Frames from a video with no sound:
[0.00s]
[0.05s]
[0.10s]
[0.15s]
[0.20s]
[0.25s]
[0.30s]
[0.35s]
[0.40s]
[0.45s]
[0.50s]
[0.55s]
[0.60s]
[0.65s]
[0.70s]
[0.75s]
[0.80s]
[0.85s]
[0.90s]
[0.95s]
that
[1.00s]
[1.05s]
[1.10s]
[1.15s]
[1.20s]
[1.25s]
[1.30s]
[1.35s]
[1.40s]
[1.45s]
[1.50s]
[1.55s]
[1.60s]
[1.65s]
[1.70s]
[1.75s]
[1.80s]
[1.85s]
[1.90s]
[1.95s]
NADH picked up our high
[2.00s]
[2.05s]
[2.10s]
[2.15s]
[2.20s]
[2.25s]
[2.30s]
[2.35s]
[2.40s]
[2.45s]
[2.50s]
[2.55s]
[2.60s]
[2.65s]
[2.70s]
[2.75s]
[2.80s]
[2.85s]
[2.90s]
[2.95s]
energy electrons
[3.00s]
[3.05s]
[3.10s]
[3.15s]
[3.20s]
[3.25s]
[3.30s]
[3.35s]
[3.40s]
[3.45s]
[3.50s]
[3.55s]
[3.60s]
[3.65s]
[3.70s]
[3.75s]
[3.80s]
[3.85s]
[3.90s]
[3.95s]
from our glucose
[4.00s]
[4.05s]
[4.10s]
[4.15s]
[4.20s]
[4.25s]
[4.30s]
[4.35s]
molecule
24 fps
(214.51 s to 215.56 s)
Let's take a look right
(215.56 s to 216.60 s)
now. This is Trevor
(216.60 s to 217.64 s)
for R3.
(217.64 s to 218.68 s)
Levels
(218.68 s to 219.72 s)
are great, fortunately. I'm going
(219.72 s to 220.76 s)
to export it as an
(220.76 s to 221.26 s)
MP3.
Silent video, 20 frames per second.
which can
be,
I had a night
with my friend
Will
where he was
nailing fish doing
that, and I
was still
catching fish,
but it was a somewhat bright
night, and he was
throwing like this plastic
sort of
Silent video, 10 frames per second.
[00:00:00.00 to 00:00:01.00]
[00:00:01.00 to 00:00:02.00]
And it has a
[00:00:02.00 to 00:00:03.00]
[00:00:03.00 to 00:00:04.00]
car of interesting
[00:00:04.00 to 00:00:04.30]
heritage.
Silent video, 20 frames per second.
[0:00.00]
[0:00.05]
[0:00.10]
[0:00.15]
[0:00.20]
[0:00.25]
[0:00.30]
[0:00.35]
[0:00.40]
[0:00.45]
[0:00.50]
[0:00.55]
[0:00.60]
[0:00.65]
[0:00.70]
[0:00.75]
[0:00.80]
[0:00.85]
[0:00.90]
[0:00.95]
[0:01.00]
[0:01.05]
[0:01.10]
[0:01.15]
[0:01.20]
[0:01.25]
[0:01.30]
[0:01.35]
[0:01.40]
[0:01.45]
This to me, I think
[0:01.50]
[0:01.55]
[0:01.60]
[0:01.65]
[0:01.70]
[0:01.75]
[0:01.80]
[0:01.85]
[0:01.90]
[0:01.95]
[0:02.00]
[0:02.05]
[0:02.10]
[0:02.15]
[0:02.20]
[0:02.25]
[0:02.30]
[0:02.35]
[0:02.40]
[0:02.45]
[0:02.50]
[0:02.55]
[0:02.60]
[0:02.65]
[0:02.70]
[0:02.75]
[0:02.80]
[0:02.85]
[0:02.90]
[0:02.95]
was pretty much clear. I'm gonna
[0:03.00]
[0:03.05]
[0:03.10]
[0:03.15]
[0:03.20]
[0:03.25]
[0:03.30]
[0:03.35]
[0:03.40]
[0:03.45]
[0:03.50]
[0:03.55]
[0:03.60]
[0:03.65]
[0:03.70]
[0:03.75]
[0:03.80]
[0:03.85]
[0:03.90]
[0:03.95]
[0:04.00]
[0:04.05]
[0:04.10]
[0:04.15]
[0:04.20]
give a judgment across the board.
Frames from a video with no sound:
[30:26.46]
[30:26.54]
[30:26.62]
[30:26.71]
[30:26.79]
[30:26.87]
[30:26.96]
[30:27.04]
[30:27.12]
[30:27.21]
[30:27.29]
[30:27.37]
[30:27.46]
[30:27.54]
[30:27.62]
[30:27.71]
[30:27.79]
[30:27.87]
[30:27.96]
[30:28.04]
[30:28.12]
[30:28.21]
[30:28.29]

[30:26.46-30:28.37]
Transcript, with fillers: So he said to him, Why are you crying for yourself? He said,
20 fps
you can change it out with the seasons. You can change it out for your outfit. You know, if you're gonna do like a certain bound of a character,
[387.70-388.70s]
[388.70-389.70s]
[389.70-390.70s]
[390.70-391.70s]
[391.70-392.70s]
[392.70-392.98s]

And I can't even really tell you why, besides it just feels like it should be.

• _Task to complete_: Repeat the data in its entirety, character for character.

• _Result of the task_:
Frames from a video with no sound:
[0.00s]
[0.05s]
[0.10s]
[0.15s]
[0.20s]
[0.25s]
[0.30s]
[0.35s]
[0.40s]
[0.45s]
[0.50s]
[0.55s]
[0.60s]
[0.65s]
[0.70s]
[0.75s]
[0.80s]
[0.85s]
[0.90s]
[0.95s]
that
[1.00s]
[1.05s]
[1.10s]
[1.15s]
[1.20s]
[1.25s]
[1.30s]
[1.35s]
[1.40s]
[1.45s]
[1.50s]
[1.55s]
[1.60s]
[1.65s]
[1.70s]
[1.75s]
[1.80s]
[1.85s]
[1.90s]
[1.95s]
NADH picked up our high
[2.00s]
[2.05s]
[2.10s]
[2.15s]
[2.20s]
[2.25s]
[2.30s]
[2.35s]
[2.40s]
[2.45s]
[2.50s]
[2.55s]
[2.60s]
[2.65s]
[2.70s]
[2.75s]
[2.80s]
[2.85s]
[2.90s]
[2.95s]
energy electrons
[3.00s]
[3.05s]
[3.10s]
[3.15s]
[3.20s]
[3.25s]
[3.30s]
[3.35s]
[3.40s]
[3.45s]
[3.50s]
[3.55s]
[3.60s]
[3.65s]
[3.70s]
[3.75s]
[3.80s]
[3.85s]
[3.90s]
[3.95s]
from our glucose
[4.00s]
[4.05s]
[4.10s]
[4.15s]
[4.20s]
[4.25s]
[4.30s]
[4.35s]
molecule
24 fps
(214.51 s to 215.56 s)
Let's take a look right
(215.56 s to 216.60 s)
now. This is Trevor
(216.60 s to 217.64 s)
for R3.
(217.64 s to 218.68 s)
Levels
(218.68 s to 219.72 s)
are great, fortunately. I'm going
(219.72 s to 220.76 s)
to export it as an
(220.76 s to 221.26 s)
MP3.
Silent video, 20 frames per second.
which can
be,
I had a night
with my friend
Will
where he was
nailing fish doing
that, and I
was still
catching fish,
but it was a somewhat bright
night, and he was
throwing like this plastic
sort of
Silent video, 10 frames per second.
[00:00:00.00 to 00:00:01.00]
[00:00:01.00 to 00:00:02.00]
And it has a
[00:00:02.00 to 00:00:03.00]
[00:00:03.00 to 00:00:04.00]
car of interesting
[00:00:04.00 to 00:00:04.30]
heritage.
Silent video, 20 frames per second.
[0:00.00]
[0:00.05]
[0:00.10]
[0:00.15]
[0:00.20]
[0:00.25]
[0:00.30]
[0:00.35]
[0:00.40]
[0:00.45]
[0:00.50]
[0:00.55]
[0:00.60]
[0:00.65]
[0:00.70]
[0:00.75]
[0:00.80]
[0:00.85]
[0:00.90]
[0:00.95]
[0:01.00]
[0:01.05]
[0:01.10]
[0:01.15]
[0:01.20]
[0:01.25]
[0:01.30]
[0:01.35]
[0:01.40]
[0:01.45]
This to me, I think
[0:01.50]
[0:01.55]
[0:01.60]
[0:01.65]
[0:01.70]
[0:01.75]
[0:01.80]
[0:01.85]
[0:01.90]
[0:01.95]
[0:02.00]
[0:02.05]
[0:02.10]
[0:02.15]
[0:02.20]
[0:02.25]
[0:02.30]
[0:02.35]
[0:02.40]
[0:02.45]
[0:02.50]
[0:02.55]
[0:02.60]
[0:02.65]
[0:02.70]
[0:02.75]
[0:02.80]
[0:02.85]
[0:02.90]
[0:02.95]
was pretty much clear. I'm gonna
[0:03.00]
[0:03.05]
[0:03.10]
[0:03.15]
[0:03.20]
[0:03.25]
[0:03.30]
[0:03.35]
[0:03.40]
[0:03.45]
[0:03.50]
[0:03.55]
[0:03.60]
[0:03.65]
[0:03.70]
[0:03.75]
[0:03.80]
[0:03.85]
[0:03.90]
[0:03.95]
[0:04.00]
[0:04.05]
[0:04.10]
[0:04.15]
[0:04.20]
give a judgment across the board.
Frames from a video with no sound:
[30:26.46]
[30:26.54]
[30:26.62]
[30:26.71]
[30:26.79]
[30:26.87]
[30:26.96]
[30:27.04]
[30:27.12]
[30:27.21]
[30:27.29]
[30:27.37]
[30:27.46]
[30:27.54]
[30:27.62]
[30:27.71]
[30:27.79]
[30:27.87]
[30:27.96]
[30:28.04]
[30:28.12]
[30:28.21]
[30:28.29]

[30:26.46-30:28.37]
Transcript, with fillers: So he said to him, Why are you crying for yourself? He said,
20 fps
you can change it out with the seasons. You can change it out for your outfit. You know, if you're gonna do like a certain bound of a character,
[387.70-388.70s]
[388.70-389.70s]
[389.70-390.70s]
[390.70-391.70s]
[391.70-392.70s]
[392.70-392.98s]

And I can't even really tell you why, besides it just feels like it should be.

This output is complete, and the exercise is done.